Use option pgsql-check for PostgreSQL backends. The fall 3 rise 2 thresholds define how many consecutive failed/successful health checks trigger failover or recovery. The backup directive marks a server as standby; HAProxy only routes to it when all non-backup servers in the pool are down.

Performance Optimization & Connection Management

High-throughput workloads require precise tuning of HAProxy’s connection lifecycle. Key settings:

  • maxconn at both global and backend levels: Set to match your database’s max_connections minus reserved slots for superuser and replication.
  • timeout client and timeout server: Match your longest expected query duration plus network RTT. Long-running aggregations may need 30–60s.
  • stick-table: For read-your-writes consistency, bind a client session to a specific backend for its duration:
backend shard_primary
    mode tcp
    stick-table type ip size 100k expire 30s
    stick on src
    server db_primary 10.0.1.10:5432 check inter 5s fall 3 rise 2

For distributed deployments, coordinate routing weights with cross-datacenter topology. Route local application traffic to geographically proximate database partitions first, using HAProxy’s weight directive to prefer low-latency paths while preserving global failover capability.

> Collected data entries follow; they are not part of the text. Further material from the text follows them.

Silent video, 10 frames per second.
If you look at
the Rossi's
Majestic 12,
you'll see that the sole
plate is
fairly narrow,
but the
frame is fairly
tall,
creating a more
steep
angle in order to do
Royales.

Failure Mode Analysis & Operational Mitigation

Failure Mode Root Cause Mitigation Strategy
High CPU Overhead on Payload Inspection Complex or greedy regex on req.payload forces HAProxy to buffer and scan packets Use anchored, literal prefix matching (-m beg or -m str) restricted to the first 50 bytes where SQL verbs reside
Split Routing Mid-Transaction HAProxy routes per-connection by default; connection poolers reuse connections Use stick-table to bind sessions to a backend, or route at the application layer with explicit transaction affinity
Overlapping ACL Priorities Broad is_read rules above specific tenant rules route all reads to the wrong backend Order use_backend directives from most specific to least specific

FAQ

Can HAProxy route based on SQL query content? Only the first query on a new TCP connection, using tcp-request inspect-delay and req.payload ACLs. Connection-pooled environments will not benefit from per-query routing at the HAProxy level; use ProxySQL or a SQL-aware middleware layer.

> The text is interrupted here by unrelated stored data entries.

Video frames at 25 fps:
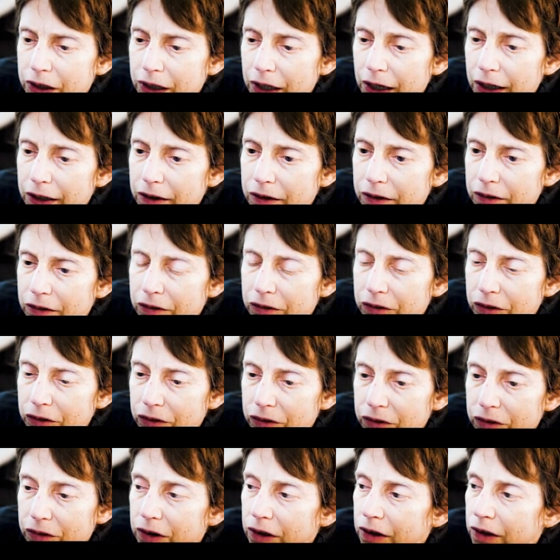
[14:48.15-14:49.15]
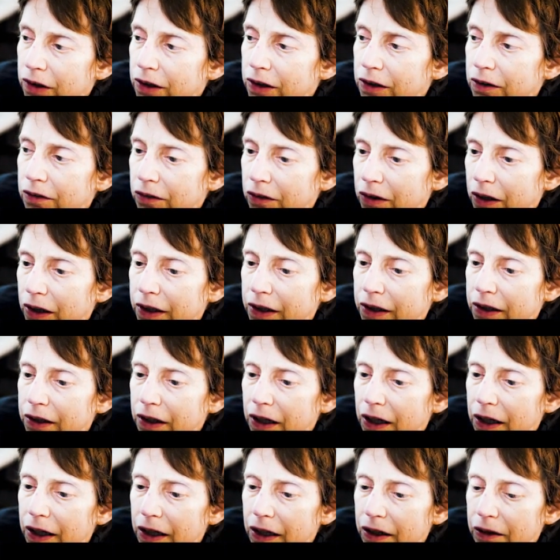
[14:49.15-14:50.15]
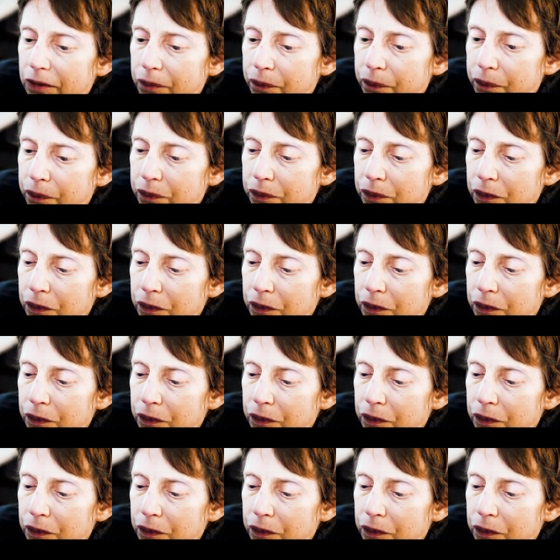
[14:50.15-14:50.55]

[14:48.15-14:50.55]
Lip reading: canisters and things like that.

How does HAProxy handle cross-shard joins? HAProxy cannot execute joins. It routes connections to a designated aggregator node or requires application-level query decomposition to fetch and merge results client-side.

Does HAProxy support database connection pooling? No, HAProxy routes raw TCP streams. Pair it with PgBouncer (PostgreSQL) or ProxySQL (MySQL) for true connection pooling, query caching, and advanced transaction management.